# Dabney, Discussions: volume 4



## RamistThomist (May 12, 2020)

We come to bury Dabney, not to praise him. We should go ahead and call him out for his racism, the same as we would call out General Sherman for his. There’s no way to defend it. Why would we read Dabney? I suppose for starters he did see where many trends would lead. And he could write well. His prose routinely reaches Johnsonian heights.

Politics

His essay “The New South” is a tragedy on Hamlet-like levels. I can’t go with him on the Lost Cause mythology, but I can certainly agree with individual insights. He defines the true wealth of a nation consisting in “cultured, heroic men who intelligently know their duty and are calmly prepared to sacrifice all else, including life, to maintain the right” (Dabney 19).
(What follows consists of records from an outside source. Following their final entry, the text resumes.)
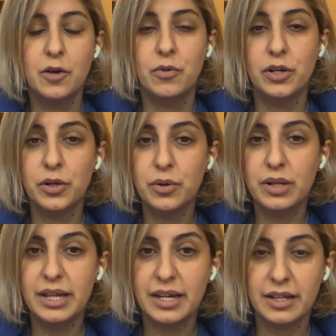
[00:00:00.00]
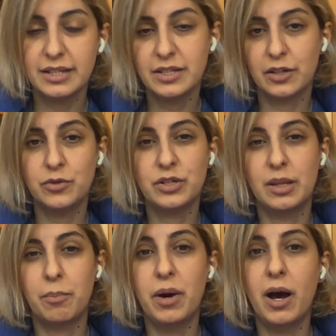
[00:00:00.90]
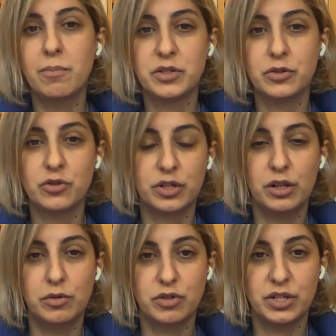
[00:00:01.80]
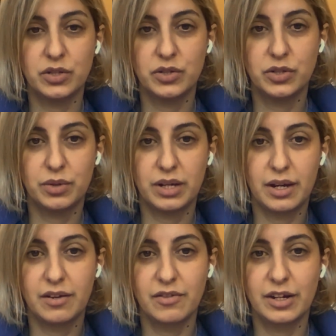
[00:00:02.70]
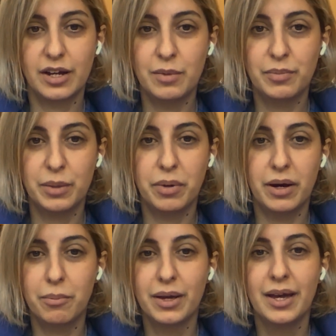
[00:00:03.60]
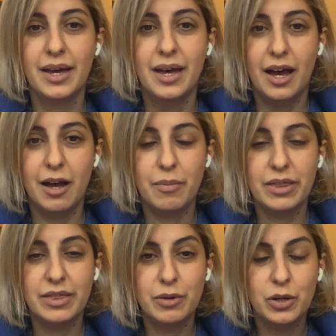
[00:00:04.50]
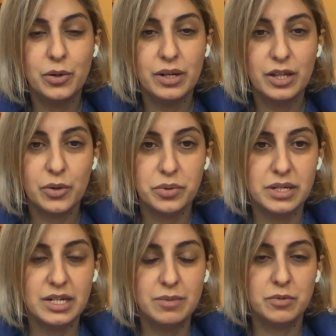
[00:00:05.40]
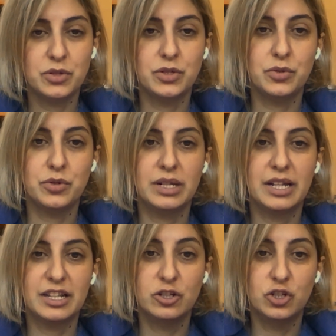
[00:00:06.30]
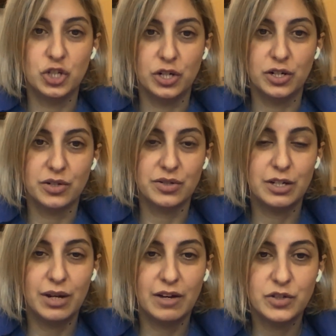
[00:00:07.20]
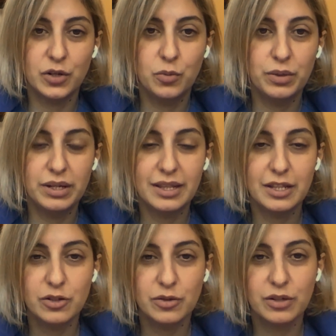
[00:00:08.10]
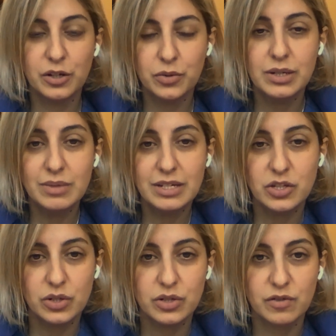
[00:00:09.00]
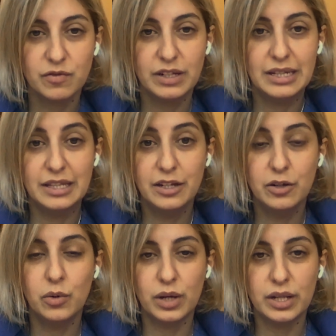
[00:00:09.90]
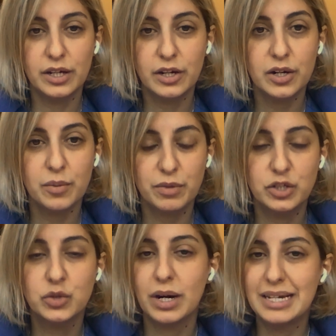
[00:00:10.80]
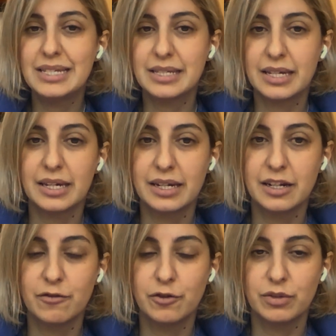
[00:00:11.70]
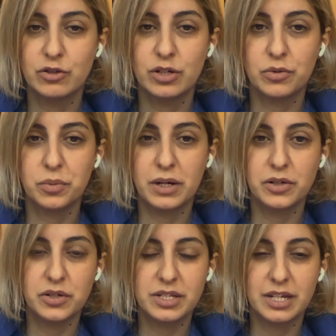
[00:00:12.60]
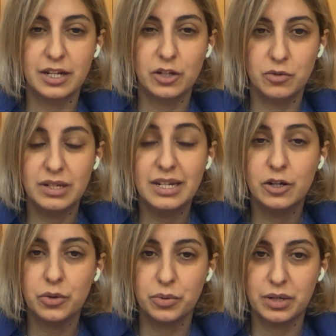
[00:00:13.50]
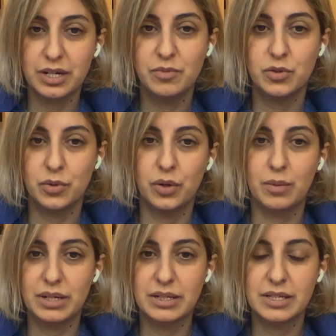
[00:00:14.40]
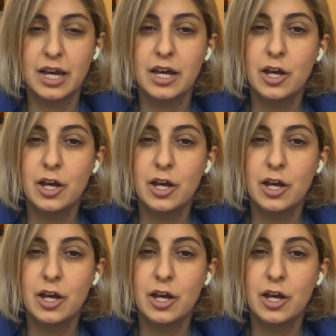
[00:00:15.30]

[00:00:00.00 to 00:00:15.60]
When you go to that's like usually the pumps are usually lotions, just so it can even come up the pump. Then when you go to the creams, which is usually like the jars that you have to open, the creams can start to feel a little oilier, but dry skin, and if you're really trying to repair your skin, you need creams or ointments.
The true enemy in any society is the demagogue who seeks “only the good of the dear people” (53).

As to his famous essay on women voting, I’ll just say this: his argument, if consistent, only proves that land-owning gentlemen should vote. That’s not such a terrible idea, and it has worked quite well at times. But if that’s his argument, then he needs to change the thrust of his essay.

Education

Throughout this volume Dabney’s thesis on education is that education is training for virtue, not just throwing book facts at the child. The art of reading or literacy is not education; it is a means to education (189). This will be reflected in good literature, which is always identified “by all that is decent in manner, elevated in sentiment, and thorough and just in argument” (204).

Review of Negro Education: 

Dabney makes a number of very good and very flawed points. He is absolutely correct that throwing books at young students, whether black or white, is not education. Behind this is a subtle presupposition that the State is God.

Dabney says the Negro will be better served by manual labor than by education. Here is where his reasoning, while occasionally on point, gets sloppy. On one hand he is right in a general observation: people who have to work hard on the farm all day do not have time for literary pursuits. The point I think he is trying to make is that a season or a generation of manual labor will instill values that will better serve them for literary pursuits. As it stands, he is wrong because he does not go far enough. He is right that manual labor can teach discipline and virtue, but he does not develop his logical conclusion: supposing this works for the Negro, will not later generations be fit statesmen? I do not know how Dabney can logically say no.

Let’s take his argument in another direction: many white people will be better served by learning trades than going to college. 

Another error he makes is an economic one: he says that the time spent in labor will be too much for literary pursuits. In 1880 that was true, but one of the truths of dominion labor theory (think of a non-gangster free market) is that technology and specialization reduce the costs of labor while increasing the output. Translation: more time for books. 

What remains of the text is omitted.